Created on: January 22, 2009

Perhaps the most important thing a child needs to know about the divorce of their parents is that they will always be a product of love, not bitterness which may be the predominant emotion felt at the time of divorce. The children need to be reassured that no matter what happens between their parents, they will always be the most important thing in their parents' lives. Children need to know that their parents were happy and in love when they were created.

They need reassurance that regardless of divorce they are wanted, needed and loved. A wise friend once told me to make sure my children knew that I chose them to be mine, and given the choice one hundred more times, "Yes" I would absolutely pick them again no matter what. Divorce is a traumatic and emotional time for all affected, in saying that it is very important to be generous and open by displaying your true love for your kids.

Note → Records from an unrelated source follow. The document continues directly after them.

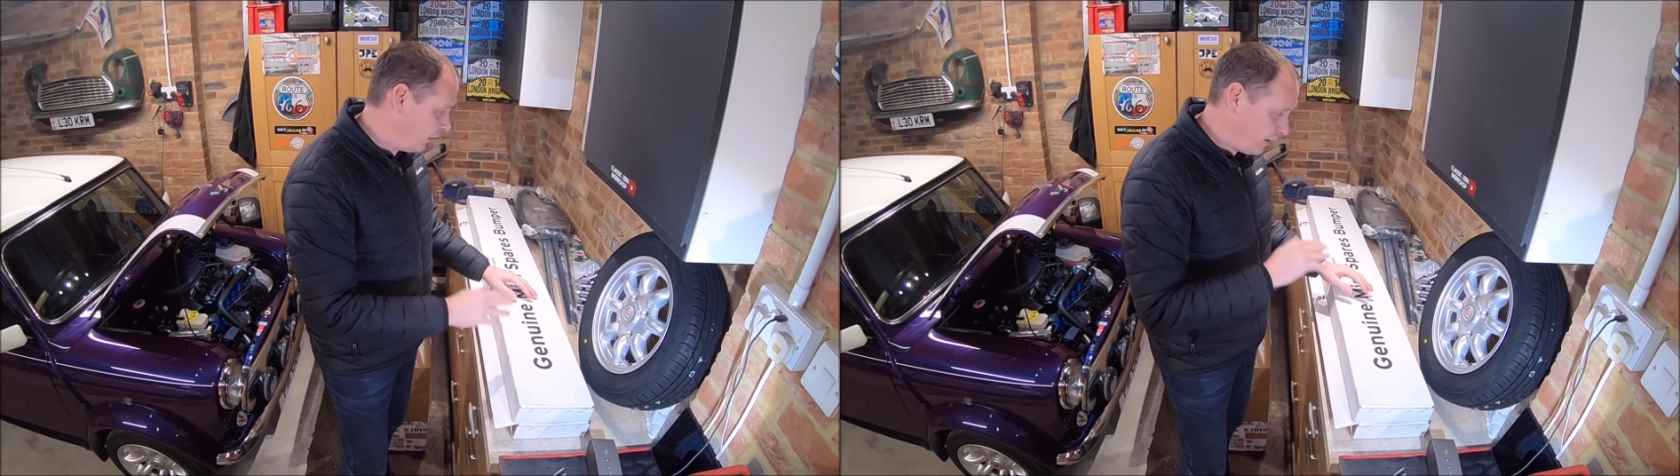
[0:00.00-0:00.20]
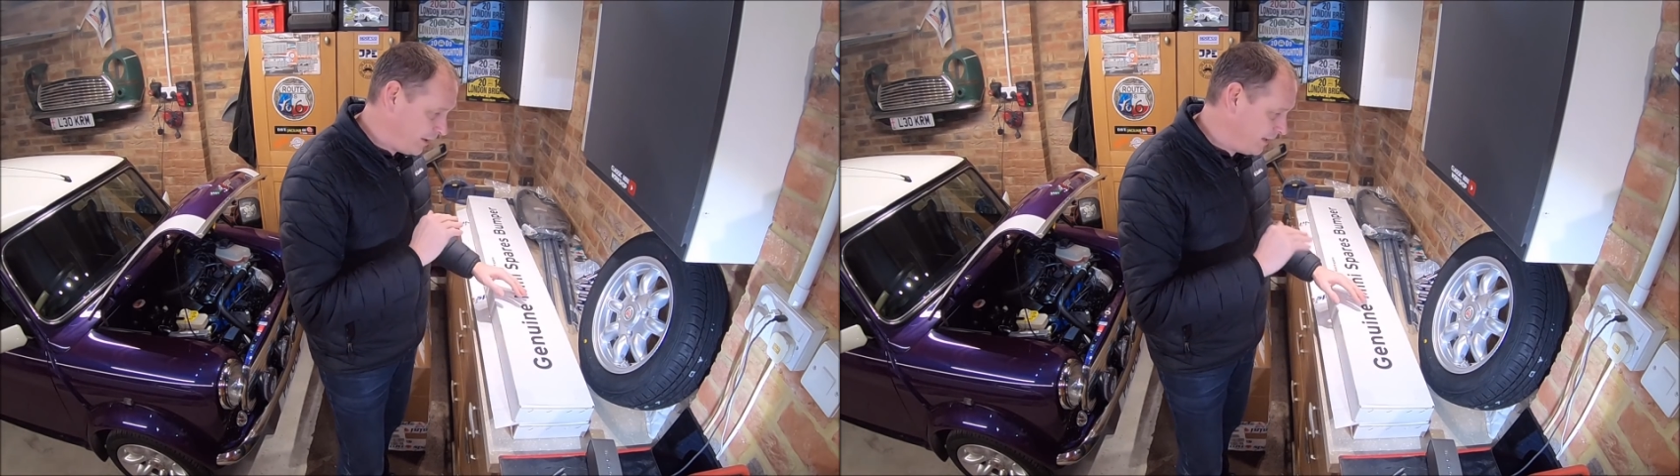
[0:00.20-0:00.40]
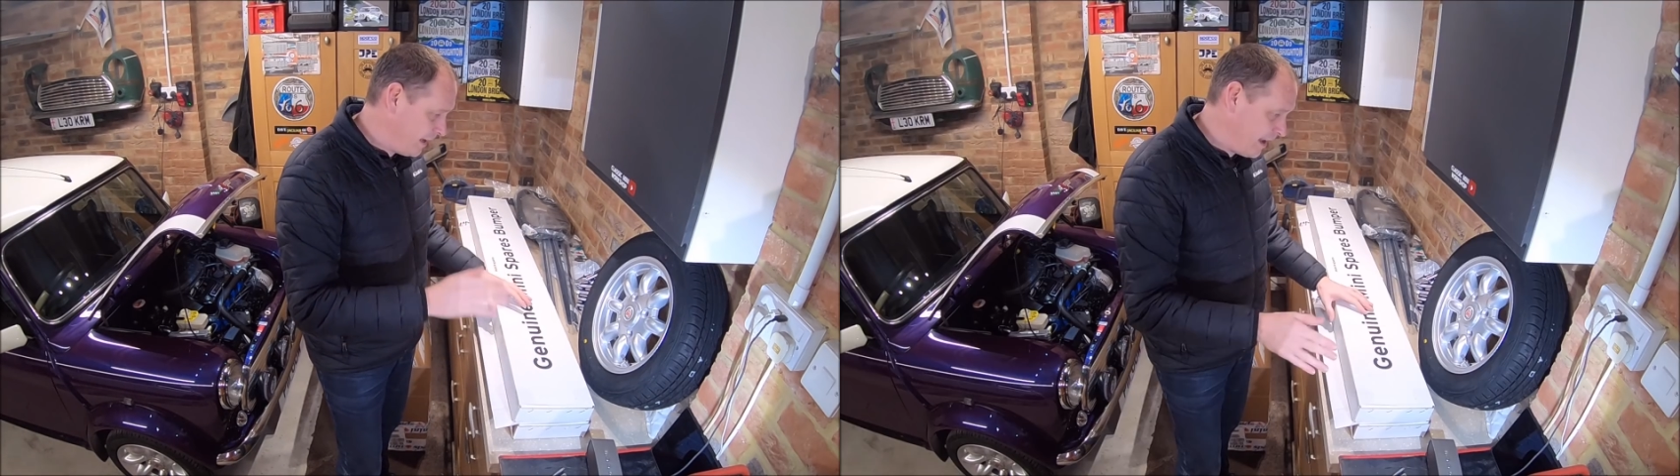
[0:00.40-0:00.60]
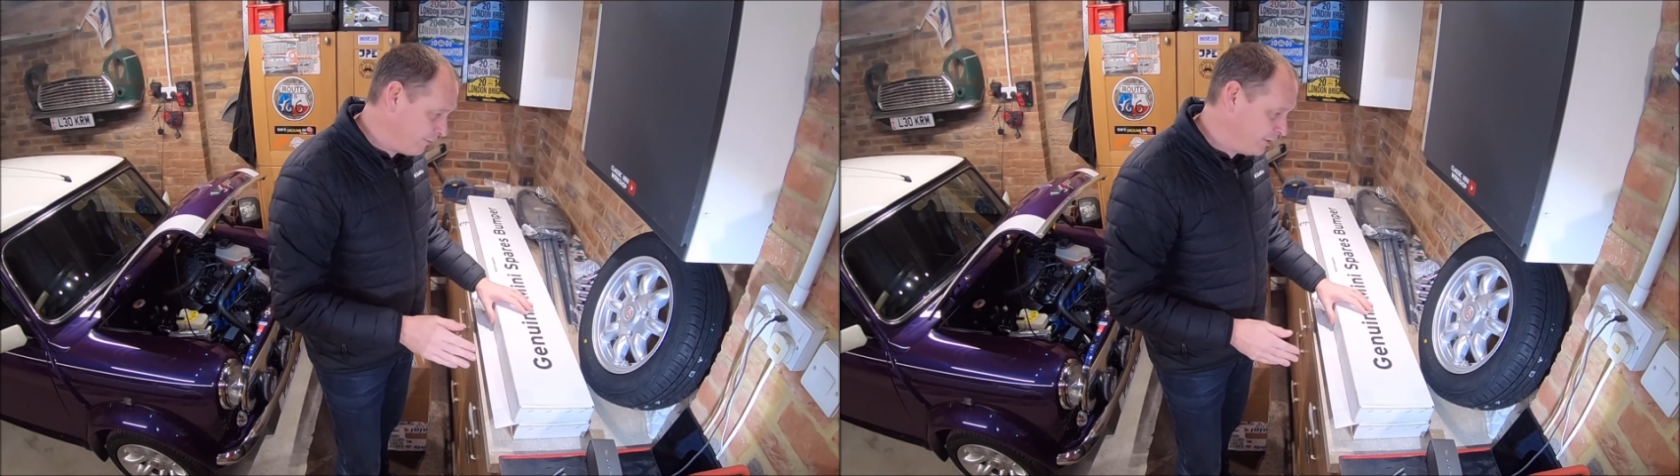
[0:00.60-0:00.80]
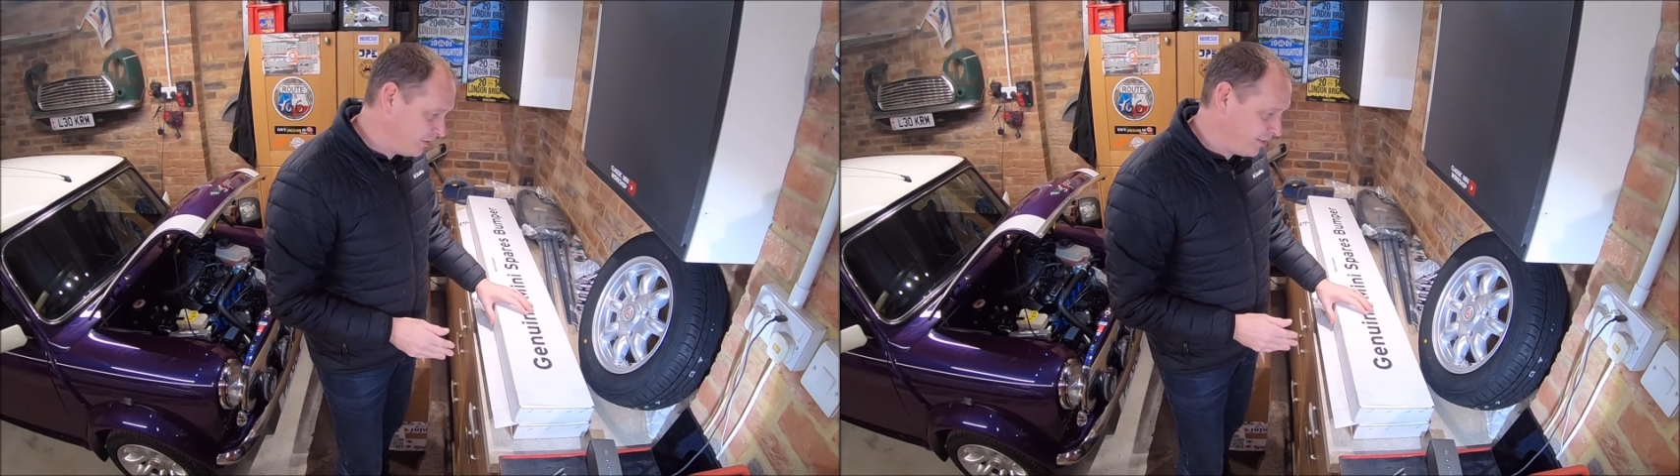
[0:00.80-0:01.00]
like an
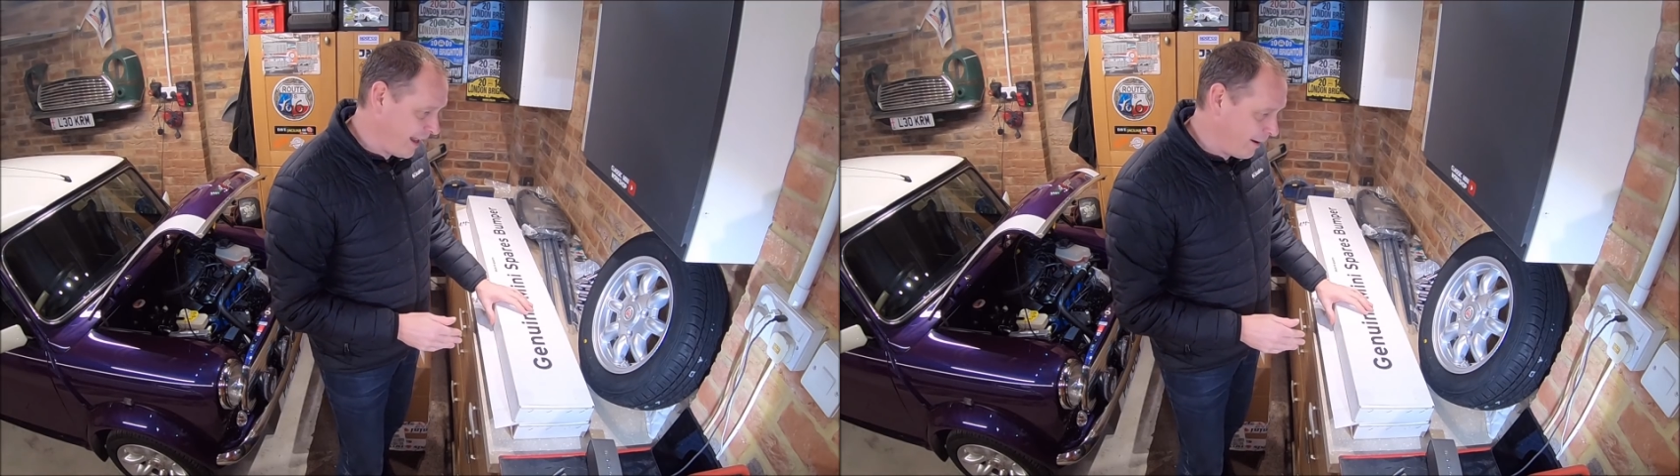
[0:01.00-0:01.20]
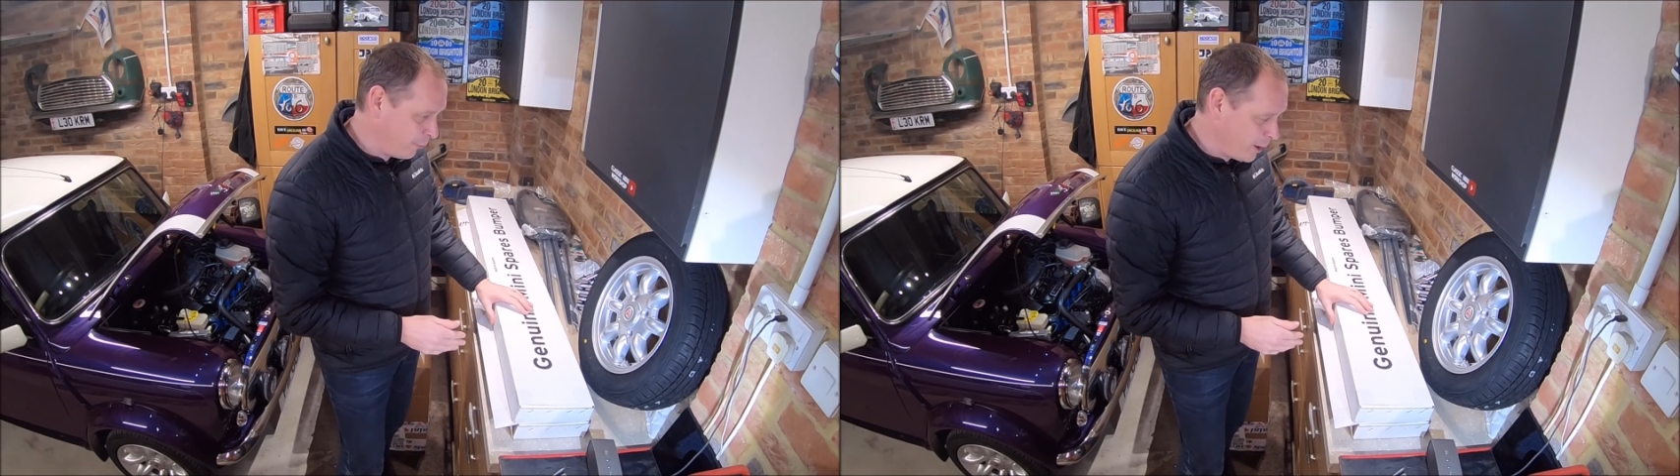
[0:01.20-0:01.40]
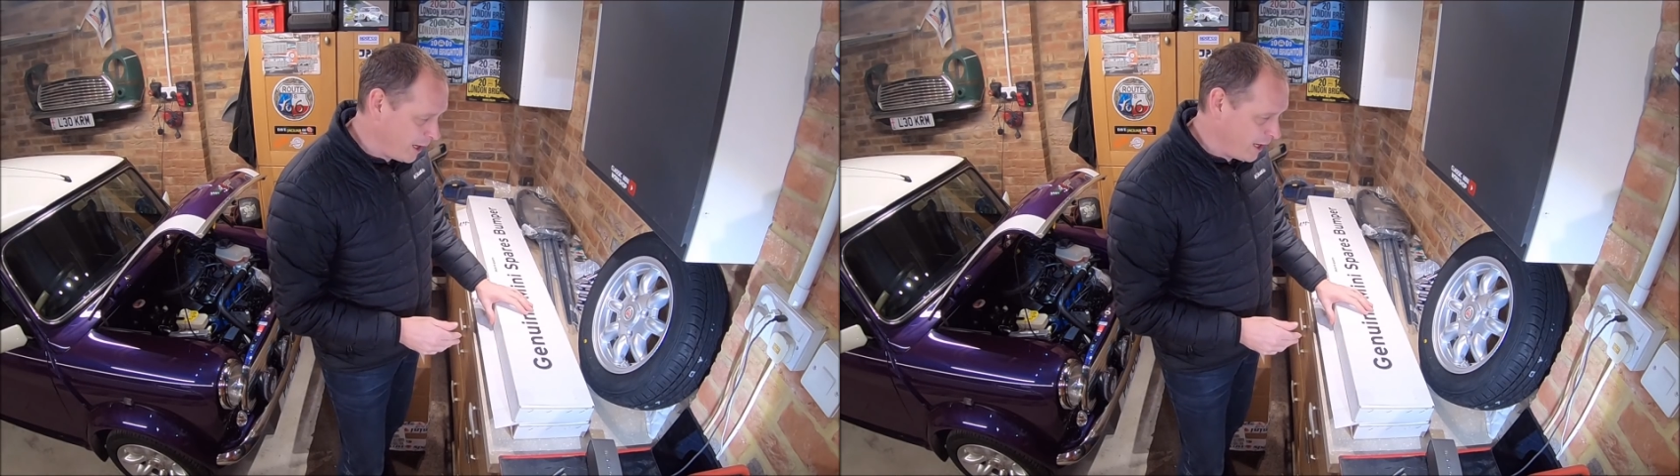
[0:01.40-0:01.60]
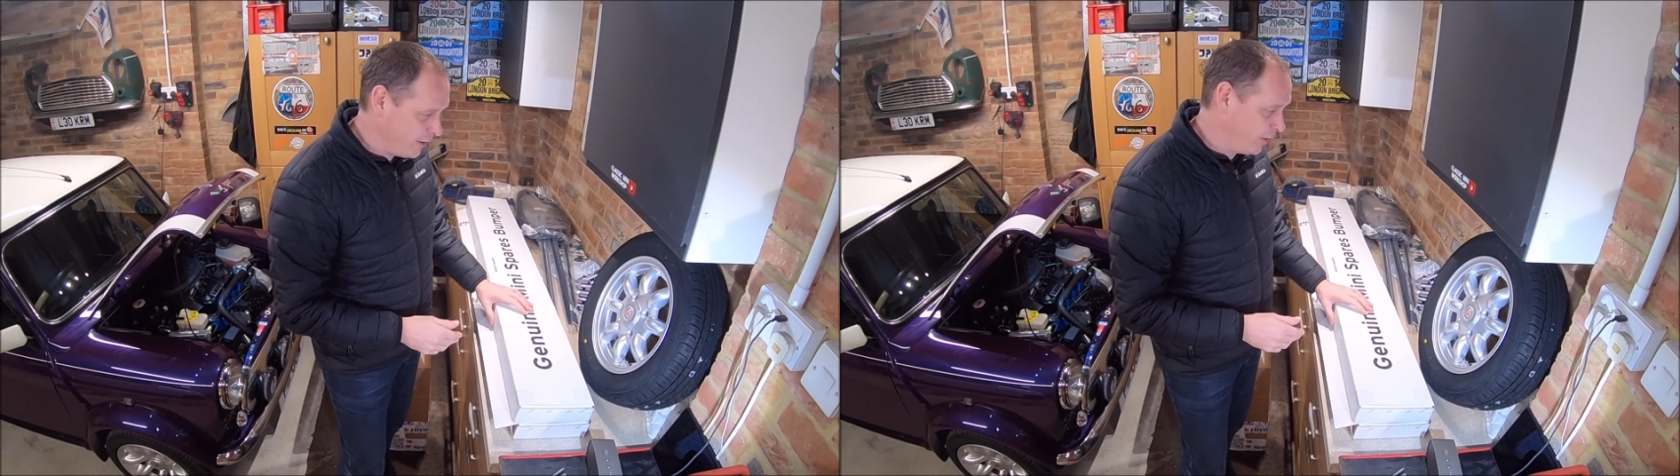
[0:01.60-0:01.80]
11 slat one,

My daughter asked if it was her fault that her father moved out, due to her coming into our bed at night. She asked if she had let us sleep undisturbed would he have stayed. I spent many nights reassuring her that it had nothing to do with herself or her brother. My daughter needed to know that the issues we faced in our marriage were no reflection on their behaviour or characteristics.

Reassuring your children they are loved, and I don't mean just once or twice, but continually, by both parents is a very important practise to adopt. If you have always done this for your children, then do it more.
If you didn't do it prior to the divorce now would be a good time to start.

Whilst I do believe the children need to be given a basic explanation why it happened, they don't necessarily need to know the full details. What information they are given will depend on their age. Parents, who take the time to explain things, if possible together, will hopefully remove the child's self-blame reaction. My marriage broke down because my ex-husband was unfaithful, but my children did not need to know this. Instead we explained to them (together) that Daddy's love for Mummy had changed and for that reason Daddy was moving out. In saying that we both told them (our daughter and son) that this sometimes happens, but our love for them would never alter.

The ages and personalities of the children will determine the way they react to the divorce. Some children will cry and act out, others will be silent and may become withdrawn. For that reason it is important that you don't try to hide your true emotions.